> **TASK ITEM**:
Drop the pictures, then extract the listing word for word.

> **MATERIAL TO PROCESS**:

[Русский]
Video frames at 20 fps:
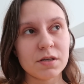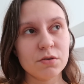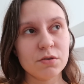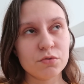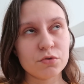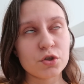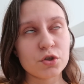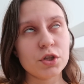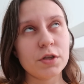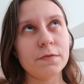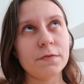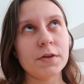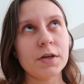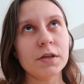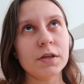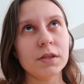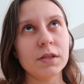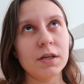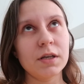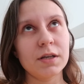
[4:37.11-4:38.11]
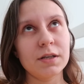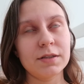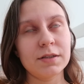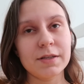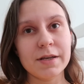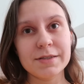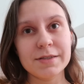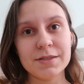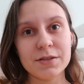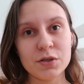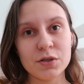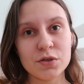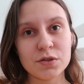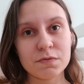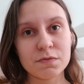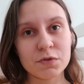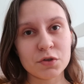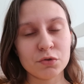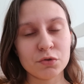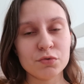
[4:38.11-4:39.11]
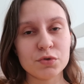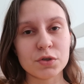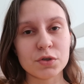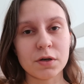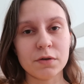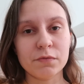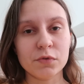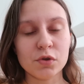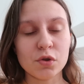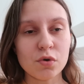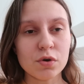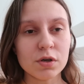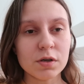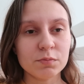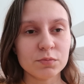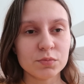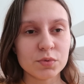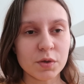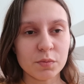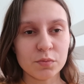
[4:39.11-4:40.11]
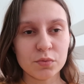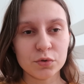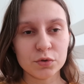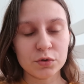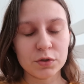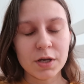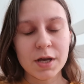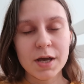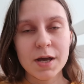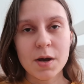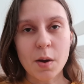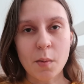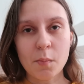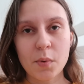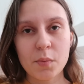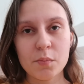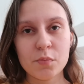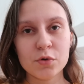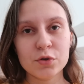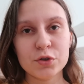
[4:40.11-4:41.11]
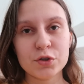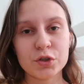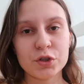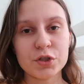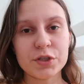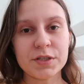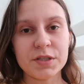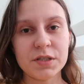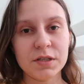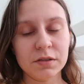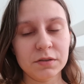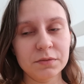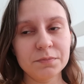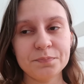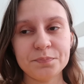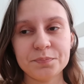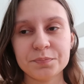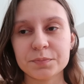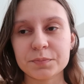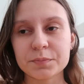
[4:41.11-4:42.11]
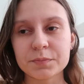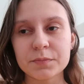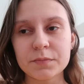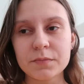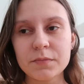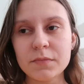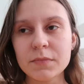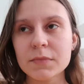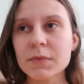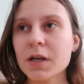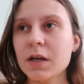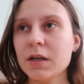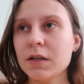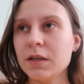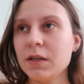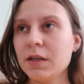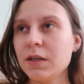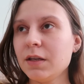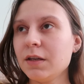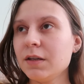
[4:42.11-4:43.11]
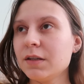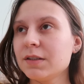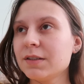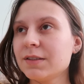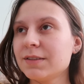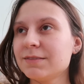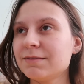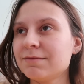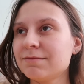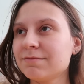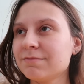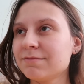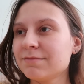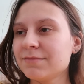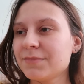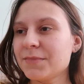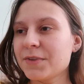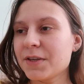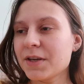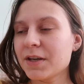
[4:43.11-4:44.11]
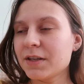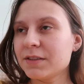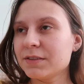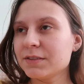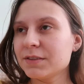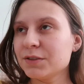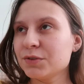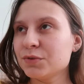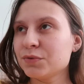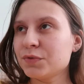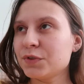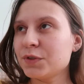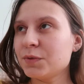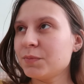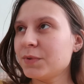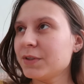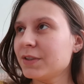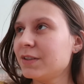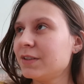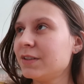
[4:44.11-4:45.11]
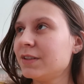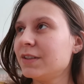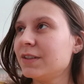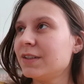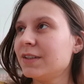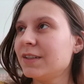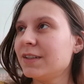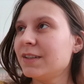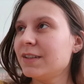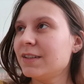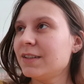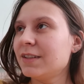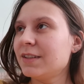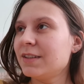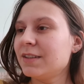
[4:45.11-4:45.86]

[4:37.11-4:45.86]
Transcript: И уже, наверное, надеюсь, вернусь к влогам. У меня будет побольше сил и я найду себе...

> **WRITTEN ANSWER**:
[Русский]
Video frames at 20 fps:
[4:37.11-4:38.11]
[4:38.11-4:39.11]
[4:39.11-4:40.11]
[4:40.11-4:41.11]
[4:41.11-4:42.11]
[4:42.11-4:43.11]
[4:43.11-4:44.11]
[4:44.11-4:45.11]
[4:45.11-4:45.86]

[4:37.11-4:45.86]
Transcript: И уже, наверное, надеюсь, вернусь к влогам. У меня будет побольше сил и я найду себе...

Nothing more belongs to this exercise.